* TASK GOAL
When a record contains an image, skip the image and retype the rest of that record exactly.

[Collected data entries]

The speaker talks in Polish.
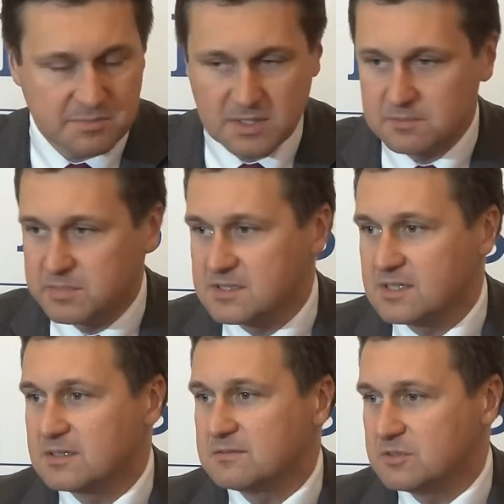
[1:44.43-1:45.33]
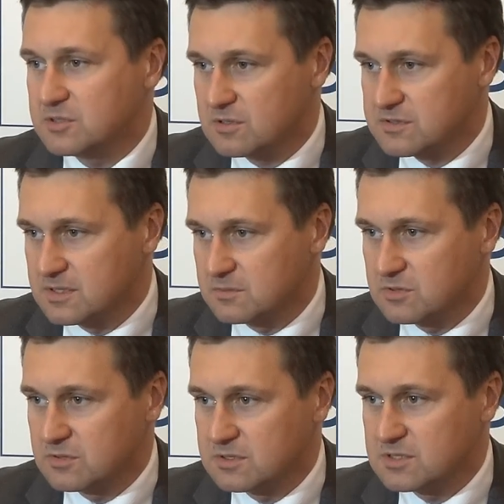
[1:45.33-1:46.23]
z panem prezydentem Wojtkowskim,
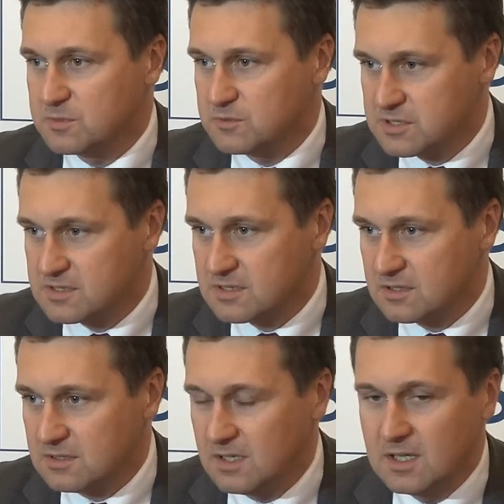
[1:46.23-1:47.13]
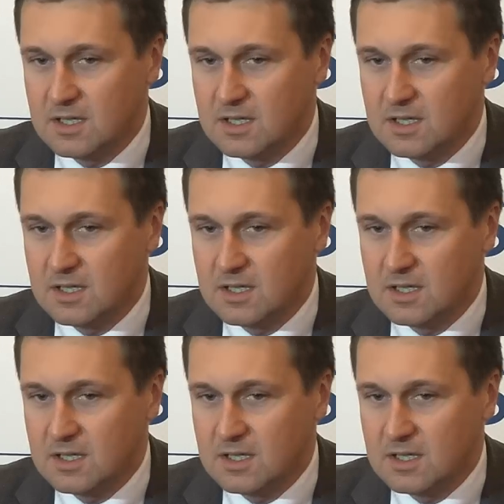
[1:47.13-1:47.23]
który zrobił wszystko,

* TASK RESULT
The speaker talks in Polish.
[1:44.43-1:45.33]
[1:45.33-1:46.23]
z panem prezydentem Wojtkowskim,
[1:46.23-1:47.13]
[1:47.13-1:47.23]
który zrobił wszystko,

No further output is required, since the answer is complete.